| What you are asked to do |
Transcribe all data verbatim. Skip the pictures.

▬▬▬▬▬▬

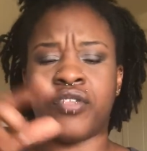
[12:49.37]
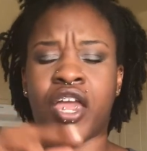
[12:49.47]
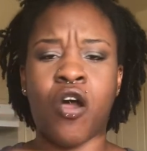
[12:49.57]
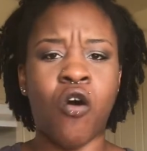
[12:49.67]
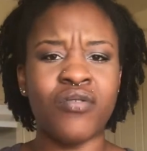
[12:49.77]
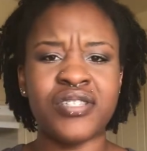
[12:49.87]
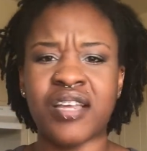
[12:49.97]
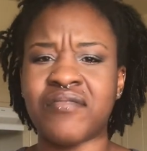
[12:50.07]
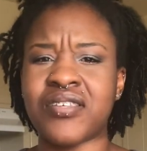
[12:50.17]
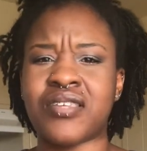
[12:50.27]
They always
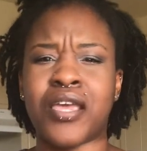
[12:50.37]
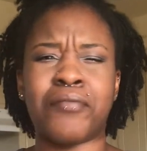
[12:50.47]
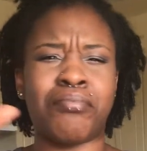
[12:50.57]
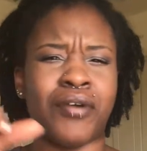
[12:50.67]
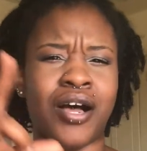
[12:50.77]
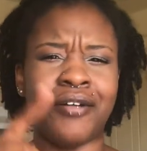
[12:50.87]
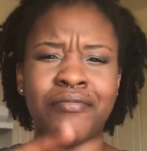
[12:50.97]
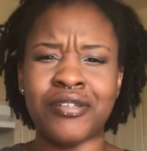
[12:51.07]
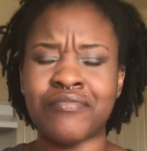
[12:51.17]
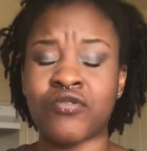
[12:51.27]
have the same
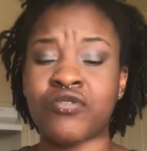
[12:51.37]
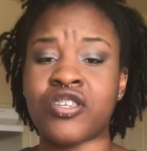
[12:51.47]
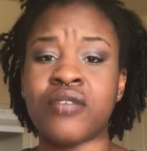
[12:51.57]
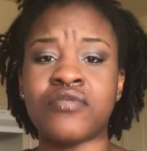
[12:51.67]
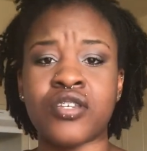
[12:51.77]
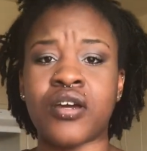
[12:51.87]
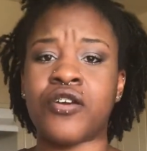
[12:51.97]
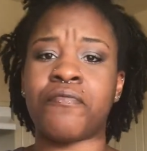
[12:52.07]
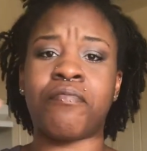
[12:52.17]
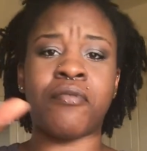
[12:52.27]
problems or some sort
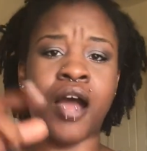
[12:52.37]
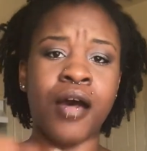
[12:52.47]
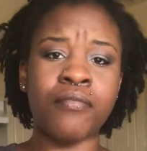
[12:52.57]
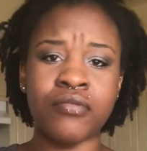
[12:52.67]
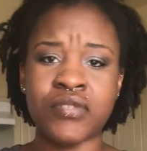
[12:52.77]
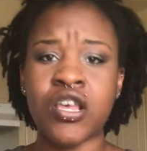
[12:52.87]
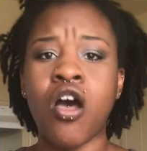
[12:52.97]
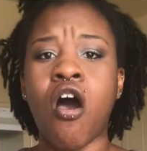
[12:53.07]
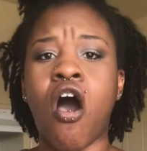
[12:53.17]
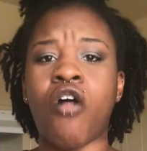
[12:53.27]
of problems
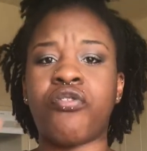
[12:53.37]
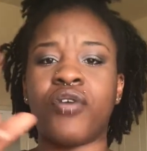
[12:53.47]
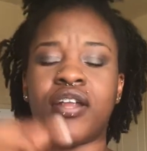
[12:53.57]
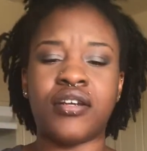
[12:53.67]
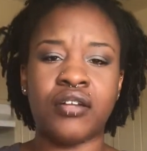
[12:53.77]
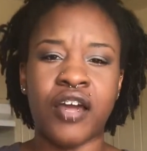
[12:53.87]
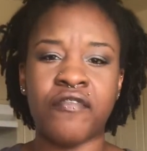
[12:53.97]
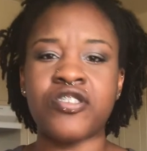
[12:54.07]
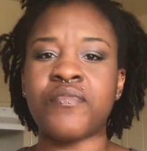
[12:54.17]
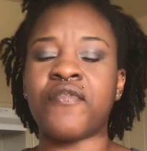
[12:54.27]
all throughout their life.
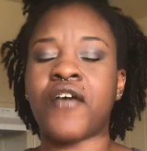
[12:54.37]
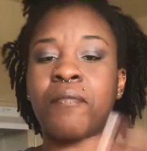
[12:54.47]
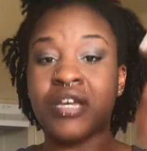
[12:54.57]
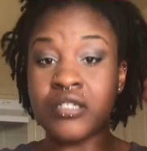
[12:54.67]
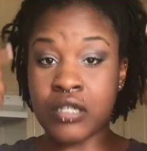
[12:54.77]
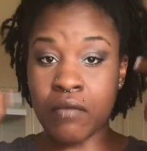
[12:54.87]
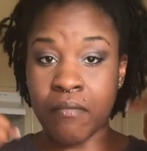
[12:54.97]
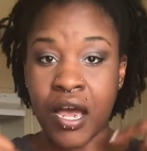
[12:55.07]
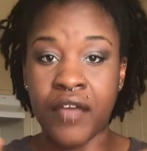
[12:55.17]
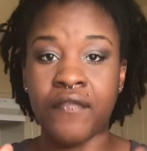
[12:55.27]
Simple fact, because their
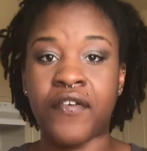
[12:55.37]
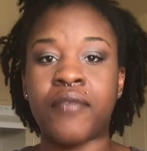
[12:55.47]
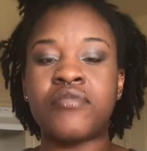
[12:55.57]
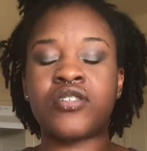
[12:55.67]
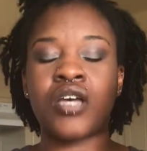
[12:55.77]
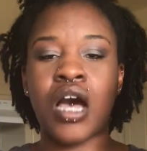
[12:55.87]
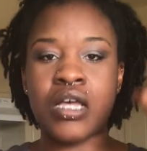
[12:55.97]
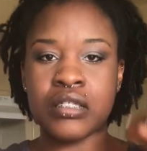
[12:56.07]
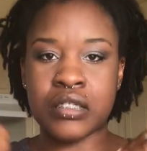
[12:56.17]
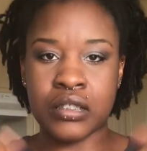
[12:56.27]
mind frame is
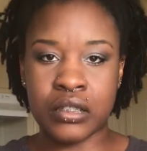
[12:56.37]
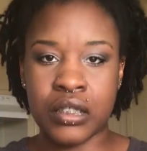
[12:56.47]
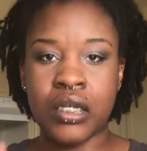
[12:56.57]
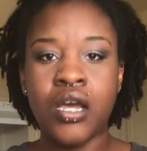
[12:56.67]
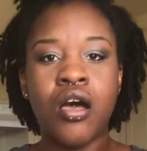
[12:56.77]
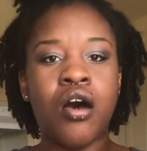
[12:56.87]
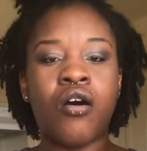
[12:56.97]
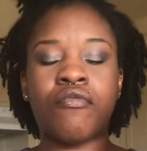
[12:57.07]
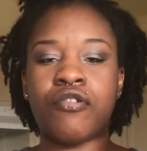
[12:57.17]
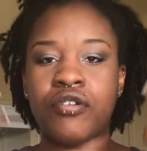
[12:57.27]
constantly,
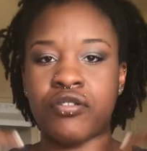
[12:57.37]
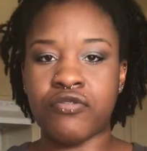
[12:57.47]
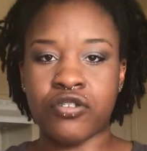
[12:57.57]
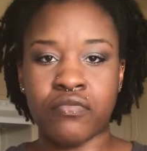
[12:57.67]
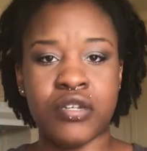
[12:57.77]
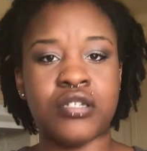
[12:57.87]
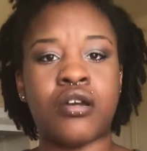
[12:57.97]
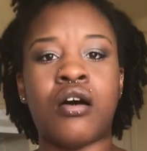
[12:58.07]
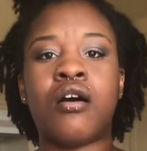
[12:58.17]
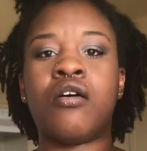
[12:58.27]
oh, I'm going through so much.
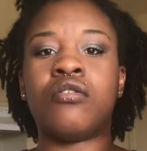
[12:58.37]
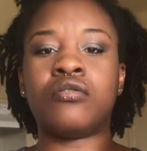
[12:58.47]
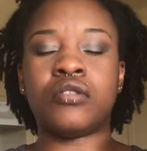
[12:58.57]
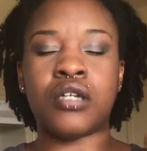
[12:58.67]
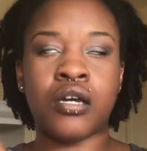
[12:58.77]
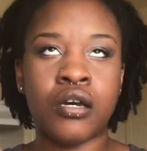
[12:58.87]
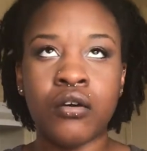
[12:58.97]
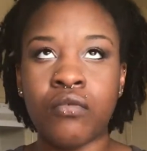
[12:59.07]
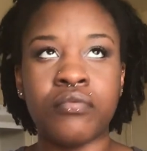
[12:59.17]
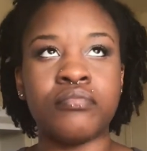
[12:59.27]
Oh
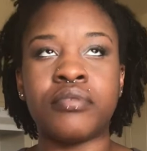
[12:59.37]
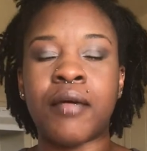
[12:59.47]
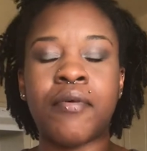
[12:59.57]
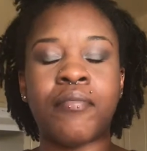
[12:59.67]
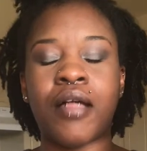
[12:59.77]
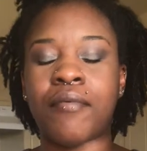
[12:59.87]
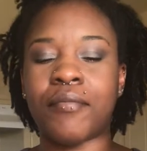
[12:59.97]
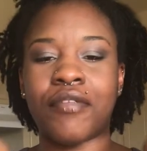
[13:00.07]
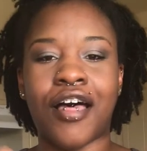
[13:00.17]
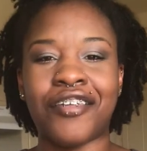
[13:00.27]
no, blah blah blah blah
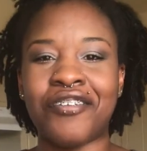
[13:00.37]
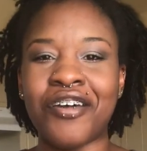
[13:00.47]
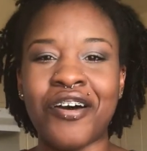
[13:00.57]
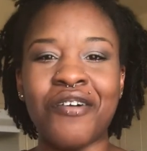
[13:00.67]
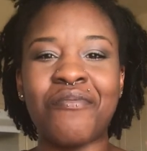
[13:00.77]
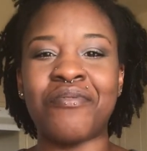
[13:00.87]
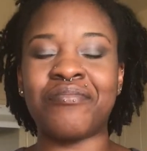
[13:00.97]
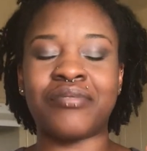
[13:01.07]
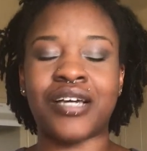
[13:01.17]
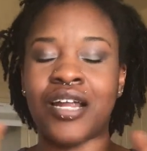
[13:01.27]
blah. I
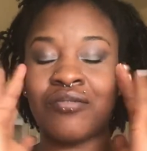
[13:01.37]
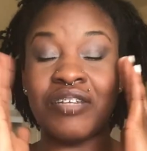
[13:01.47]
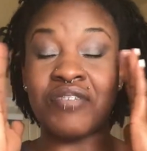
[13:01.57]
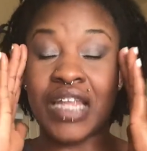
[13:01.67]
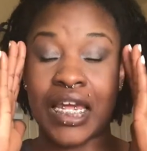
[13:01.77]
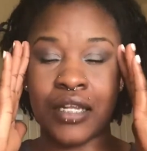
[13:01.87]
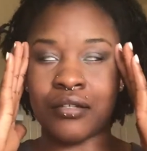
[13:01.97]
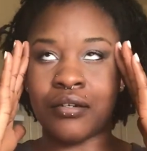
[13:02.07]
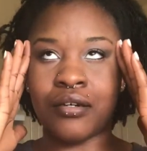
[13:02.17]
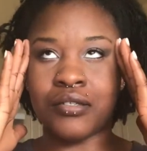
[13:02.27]
don't even
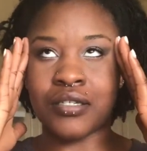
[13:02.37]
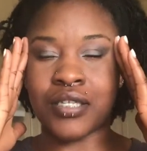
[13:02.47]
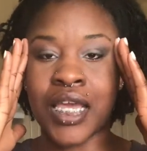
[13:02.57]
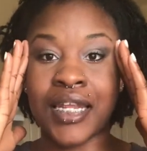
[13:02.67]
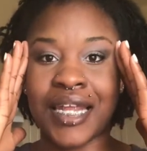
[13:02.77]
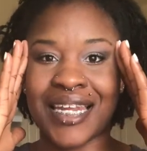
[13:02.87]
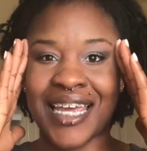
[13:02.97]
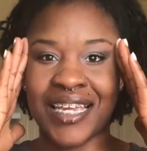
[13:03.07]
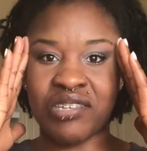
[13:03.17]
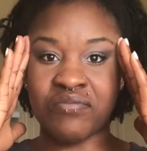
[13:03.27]
just thinking like
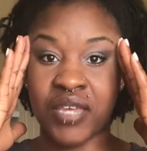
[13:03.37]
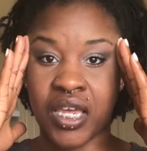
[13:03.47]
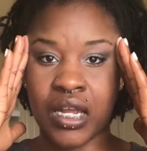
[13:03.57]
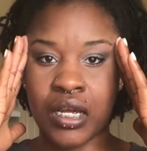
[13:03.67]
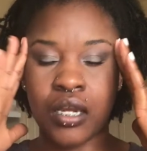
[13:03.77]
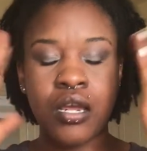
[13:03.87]
that gives me a headache.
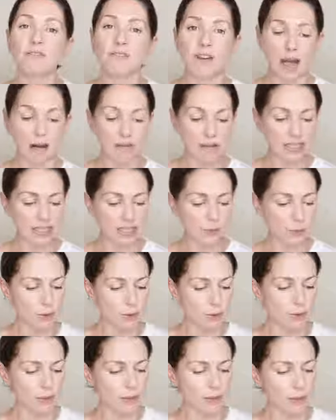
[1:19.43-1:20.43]
very
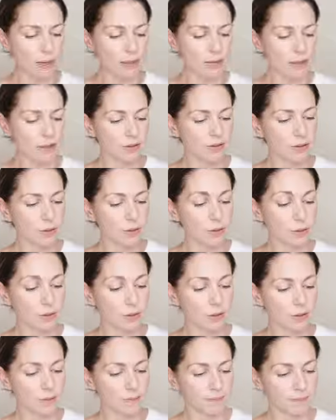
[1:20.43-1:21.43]
small amount of
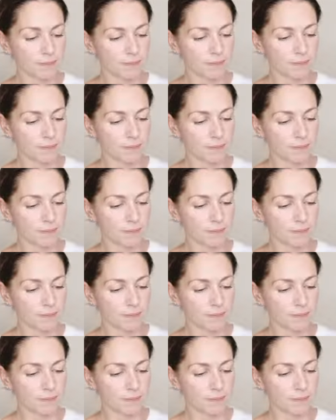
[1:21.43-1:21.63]
oil.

▬▬▬▬▬▬

| Reply to the exercise |
[12:49.37]
[12:49.47]
[12:49.57]
[12:49.67]
[12:49.77]
[12:49.87]
[12:49.97]
[12:50.07]
[12:50.17]
[12:50.27]
They always
[12:50.37]
[12:50.47]
[12:50.57]
[12:50.67]
[12:50.77]
[12:50.87]
[12:50.97]
[12:51.07]
[12:51.17]
[12:51.27]
have the same
[12:51.37]
[12:51.47]
[12:51.57]
[12:51.67]
[12:51.77]
[12:51.87]
[12:51.97]
[12:52.07]
[12:52.17]
[12:52.27]
problems or some sort
[12:52.37]
[12:52.47]
[12:52.57]
[12:52.67]
[12:52.77]
[12:52.87]
[12:52.97]
[12:53.07]
[12:53.17]
[12:53.27]
of problems
[12:53.37]
[12:53.47]
[12:53.57]
[12:53.67]
[12:53.77]
[12:53.87]
[12:53.97]
[12:54.07]
[12:54.17]
[12:54.27]
all throughout their life.
[12:54.37]
[12:54.47]
[12:54.57]
[12:54.67]
[12:54.77]
[12:54.87]
[12:54.97]
[12:55.07]
[12:55.17]
[12:55.27]
Simple fact, because their
[12:55.37]
[12:55.47]
[12:55.57]
[12:55.67]
[12:55.77]
[12:55.87]
[12:55.97]
[12:56.07]
[12:56.17]
[12:56.27]
mind frame is
[12:56.37]
[12:56.47]
[12:56.57]
[12:56.67]
[12:56.77]
[12:56.87]
[12:56.97]
[12:57.07]
[12:57.17]
[12:57.27]
constantly,
[12:57.37]
[12:57.47]
[12:57.57]
[12:57.67]
[12:57.77]
[12:57.87]
[12:57.97]
[12:58.07]
[12:58.17]
[12:58.27]
oh, I'm going through so much.
[12:58.37]
[12:58.47]
[12:58.57]
[12:58.67]
[12:58.77]
[12:58.87]
[12:58.97]
[12:59.07]
[12:59.17]
[12:59.27]
Oh
[12:59.37]
[12:59.47]
[12:59.57]
[12:59.67]
[12:59.77]
[12:59.87]
[12:59.97]
[13:00.07]
[13:00.17]
[13:00.27]
no, blah blah blah blah
[13:00.37]
[13:00.47]
[13:00.57]
[13:00.67]
[13:00.77]
[13:00.87]
[13:00.97]
[13:01.07]
[13:01.17]
[13:01.27]
blah. I
[13:01.37]
[13:01.47]
[13:01.57]
[13:01.67]
[13:01.77]
[13:01.87]
[13:01.97]
[13:02.07]
[13:02.17]
[13:02.27]
don't even
[13:02.37]
[13:02.47]
[13:02.57]
[13:02.67]
[13:02.77]
[13:02.87]
[13:02.97]
[13:03.07]
[13:03.17]
[13:03.27]
just thinking like
[13:03.37]
[13:03.47]
[13:03.57]
[13:03.67]
[13:03.77]
[13:03.87]
that gives me a headache.
[1:19.43-1:20.43]
very
[1:20.43-1:21.43]
small amount of
[1:21.43-1:21.63]
oil.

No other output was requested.